Section 1121 of the Social Security Act 1991 outlines the effect of a charge or encumbrance on the value of assets:
(1) If there is a charge or encumbrance over a particular asset of the person, the value of the asset, for the purposes of calculating the value of the person’s assets for the purposes of this Act (other than Division 1B of Part 3.10), is to be reduced by the value of that charge or encumbrance.
The Subsidy Amendment (Flexible Care Subsidy and Other Measures) Principles 2016 of the Minister for Health made 14 October 2016 (“Amending Principles”) provides:
(2A) Also, subsection 1121(1) of the Social Security Act does not apply, for the purposes of working out the value of the person’s assets, to a charge or encumbrance over the amount of any refundable deposit balance in respect of a refundable deposit paid by the person.
The Explanatory Statement to the Amending Principles states:
The amendments related to the first purpose confirm the position that the full value of a refundable accommodation deposit is included as an asset for aged care means testing purposes and is not reduced by any charge or encumbrance over the refundable accommodation deposit.

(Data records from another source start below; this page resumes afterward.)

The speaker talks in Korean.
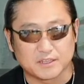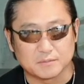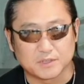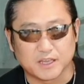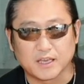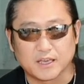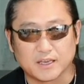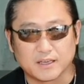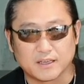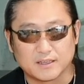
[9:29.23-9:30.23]
때문에
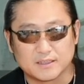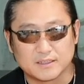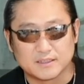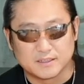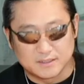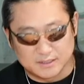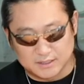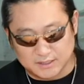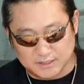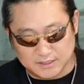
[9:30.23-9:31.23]

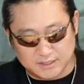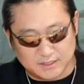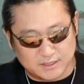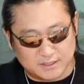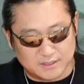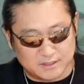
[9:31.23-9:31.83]
이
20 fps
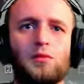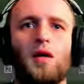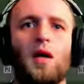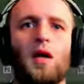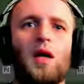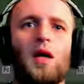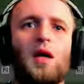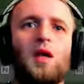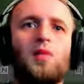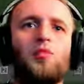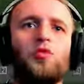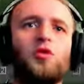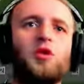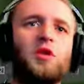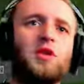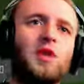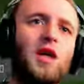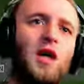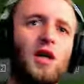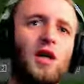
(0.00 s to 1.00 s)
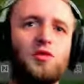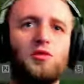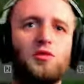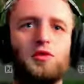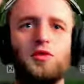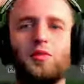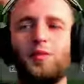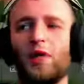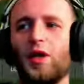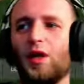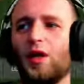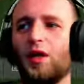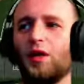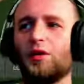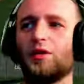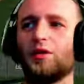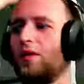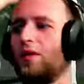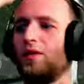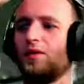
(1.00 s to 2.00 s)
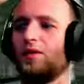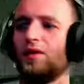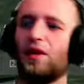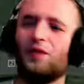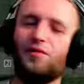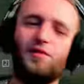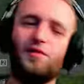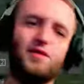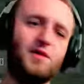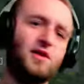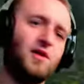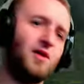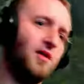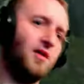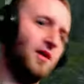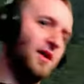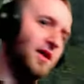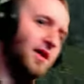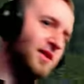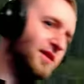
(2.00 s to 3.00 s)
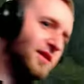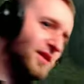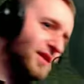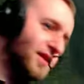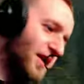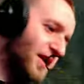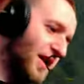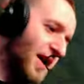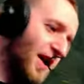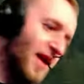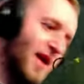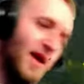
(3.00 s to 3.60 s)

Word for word: Ale muszę na dół zbiegać. On tam w dole gdzieś.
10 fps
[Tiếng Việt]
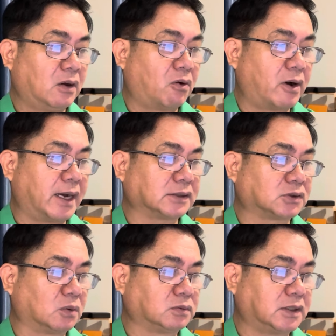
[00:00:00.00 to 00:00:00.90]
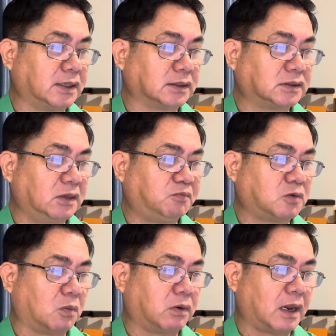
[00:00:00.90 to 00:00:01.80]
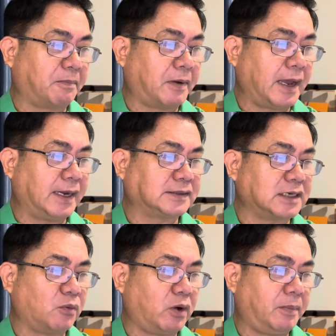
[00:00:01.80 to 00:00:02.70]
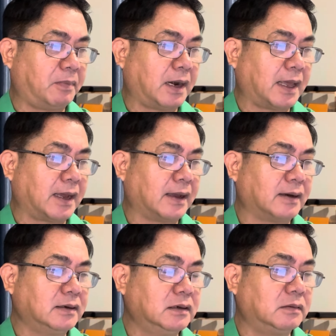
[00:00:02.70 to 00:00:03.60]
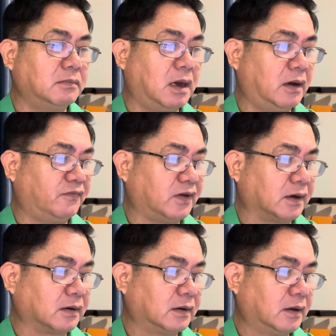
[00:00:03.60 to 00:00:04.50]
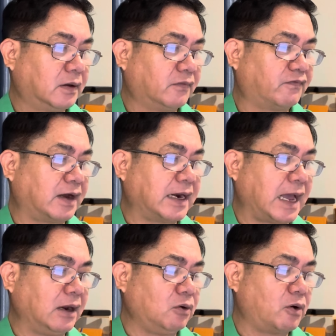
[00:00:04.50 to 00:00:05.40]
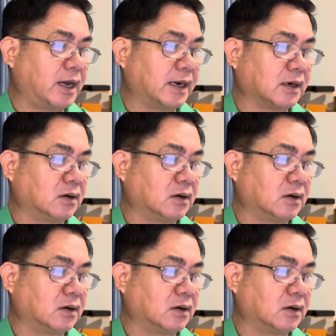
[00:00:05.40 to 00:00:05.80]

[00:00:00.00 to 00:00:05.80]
Hoàng Tùng Thiện tiếp tục lập hai trang web là Ước mơ Việt và Đảng đoàn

The “myagedcare” site of the Australian Government provides the following explanation in respect of aged care homes costs:
There are strong protections in place to ensure that care is affordable for everyone. The Australian Government regulates the maximum costs you may have to pay. You will never be denied the care that you need because you cannot afford to pay.
…
Means-tested care fee
This is an additional contribution towards the cost of care that some people may be required to pay. The Department of Human Services will work out if you are required to pay this fee based on an assessment of your income and assets, and will advise you of the amount. Please note that if you are a member of a couple, half of your combined income and assets are considered in determining your means-tested care fee, regardless of which partner earns the income or owns the asset.
There are annual and lifetime caps that apply to the means-tested care fee. Once these caps are reached, you cannot be asked to pay any more means-tested care fees. Any income-tested care fees you have paid in a Home Care Package prior to moving into an aged care home will also contribute to your annual and lifetime caps.
Aged care means test assessments
Information on the governing rules of aged care means test assessments, including deemed income and exemptions, is available on the Department of Human Services website.
Accommodation payments
This is for your accommodation in the home. Some people will have their accommodation costs met in full or in part by the Australian Government, while others will need to pay the accommodation price agreed with the aged care home. The Department of Human Services will advise which applies to you based on an assessment of your income and assets.
Refundable Accommodation Deposit (RAD) – a lump sum payment for accommodation in an aged care home. This is the price of a room, in lump sum form, that residents have agreed with their aged care home to pay. Residents can pay their accommodation price in full by RAD or they can pay via combination of a smaller RAD and Daily Accommodation Payment (DAP) or they can pay in full by DAP.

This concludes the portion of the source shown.